6. What's the problem?

You can't fix everything at once. So many educators advocate a 'one step at a time' approach. Identify your biggest problem, then focus any spare moments of practice time on fixing that one thing. Alternatively, if you have time for a regular routine, you may want to develop a specific practice routine aimed at nailing the solution to your problem, and stay focussed on nailing one issue per month.

I don't know what to practice - where do I start?

Nowadays we are very fortunate to have a huge range of tried and tested learning materials written specifically for practising jazz musicans. You should consult a selection of these to help you plan and and develop a practice routine that meets your goals.

Theory & Preparation

First, get a respected theory book such as Mark Levine’s The Jazz Theory Book for an overview of all the topics. Read this outside the practice room to help you set goals and plan your sessions. See for example: Chapter 4 ‘How To Practice Scales’, Chapter 12 ‘Practice, Practice, Practice’, and Part IV which covers song form and memorising tunes.

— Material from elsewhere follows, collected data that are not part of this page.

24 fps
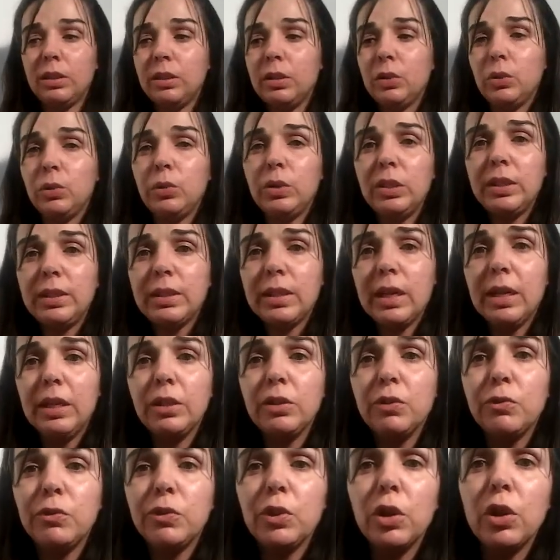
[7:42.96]
to this
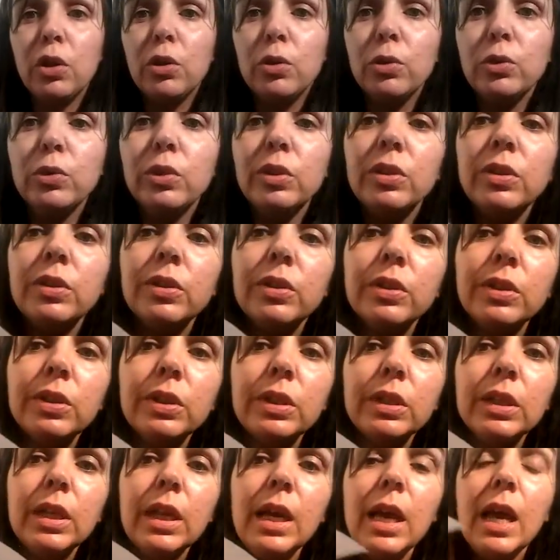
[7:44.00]
kind of code,
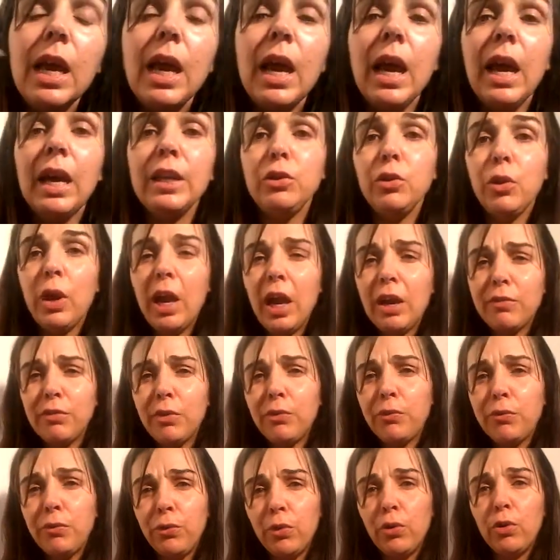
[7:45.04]
and you have a
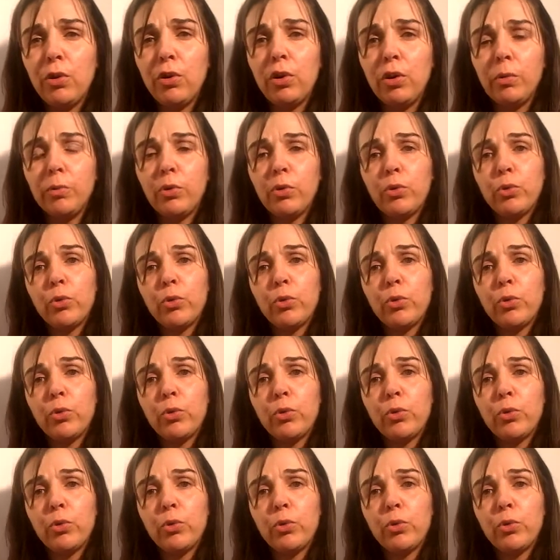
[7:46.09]
form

For more detailed guidance on what you need to work on in order to be able to improvise in a musical way get Practise Right Bundle and How To Improvise by Hal Crook.

Instrument Tutors & Method Books

Get at least one instrument tutor so you can work on material and techniques specific to your instrument. For example, for saxophone see Taming The Saxophone by Pete Thomas; for piano Jazz Keyboard Harmony by Phil DeGreg; or for guitar Three-note Voicings and Beyond by Randy Vincent.

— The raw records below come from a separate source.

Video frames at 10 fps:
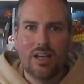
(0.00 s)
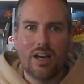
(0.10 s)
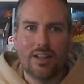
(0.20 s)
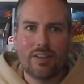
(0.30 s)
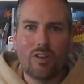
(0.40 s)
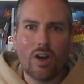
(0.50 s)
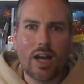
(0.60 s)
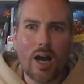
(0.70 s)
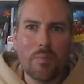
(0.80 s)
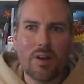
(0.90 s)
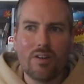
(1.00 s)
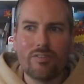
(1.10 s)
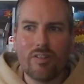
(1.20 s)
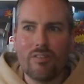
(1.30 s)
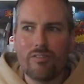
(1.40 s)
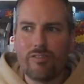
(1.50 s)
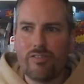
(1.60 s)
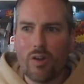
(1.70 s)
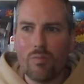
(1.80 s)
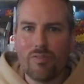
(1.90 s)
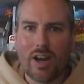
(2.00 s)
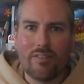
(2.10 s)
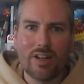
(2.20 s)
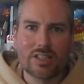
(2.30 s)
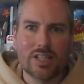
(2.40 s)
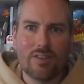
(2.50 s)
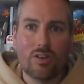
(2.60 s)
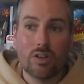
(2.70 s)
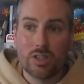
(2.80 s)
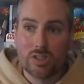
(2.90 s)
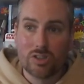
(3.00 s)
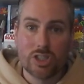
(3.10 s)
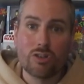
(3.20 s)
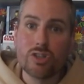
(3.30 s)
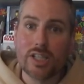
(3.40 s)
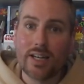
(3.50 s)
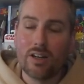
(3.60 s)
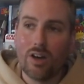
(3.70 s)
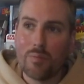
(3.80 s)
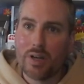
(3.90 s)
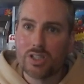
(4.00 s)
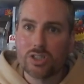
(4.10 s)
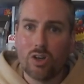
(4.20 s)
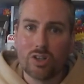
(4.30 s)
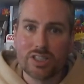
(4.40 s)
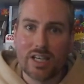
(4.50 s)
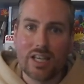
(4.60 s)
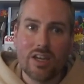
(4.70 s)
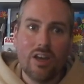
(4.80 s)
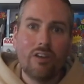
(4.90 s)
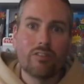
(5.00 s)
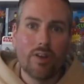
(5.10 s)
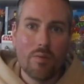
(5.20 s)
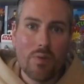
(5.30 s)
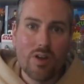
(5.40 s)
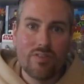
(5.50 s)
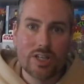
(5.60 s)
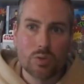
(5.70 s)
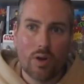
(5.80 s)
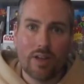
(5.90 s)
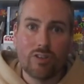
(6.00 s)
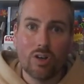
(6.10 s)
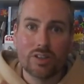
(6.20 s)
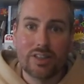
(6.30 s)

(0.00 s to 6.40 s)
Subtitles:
They've got a couple of film variants. So they've got the Toxic Crusader line, but a Toxie from the movie as well. They've got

You’ll want to devote time working on songs within your practice, so choose a reliable source of commonly played jazz melodies and chord progressions such as Jamey Aebersold vol. 54: Maiden Voyage or a fakebook such as The Standards Real Book.


These are studies that are written as stand alone pieces for their educational value that are also fun to play. They are excellent warm-ups or warm-downs and you may keep playing some favourite etudes for decades. Greg Fishman, Bob Mintzer, and Lennie Niehaus have written popular etude books for saxophone. For guitar, try Barry Galbraith’s two volumes of Guitar Solos and Ike Isaacs More Moods.

Vocabulary, Patterns & Licks

Learning to improvise is just like learning a language. Spend time assimilating and ‘owning’ new vocabulary each time you practise. In addition to all the artist and instrument specific books of licks and patterns, there are also key pattern books by Oliver Nelson, David Baker and Jerry Coker, among others.

Other topics to consider

There are many fundamental topics that every musican chooses to work on in their practice at one time or another. These include: Ear Training; Long Notes; Sound; Rhythm; Melodies; Scales and Arpeggios; Vocabulary, Patterns and Licks; Etudes; Songs.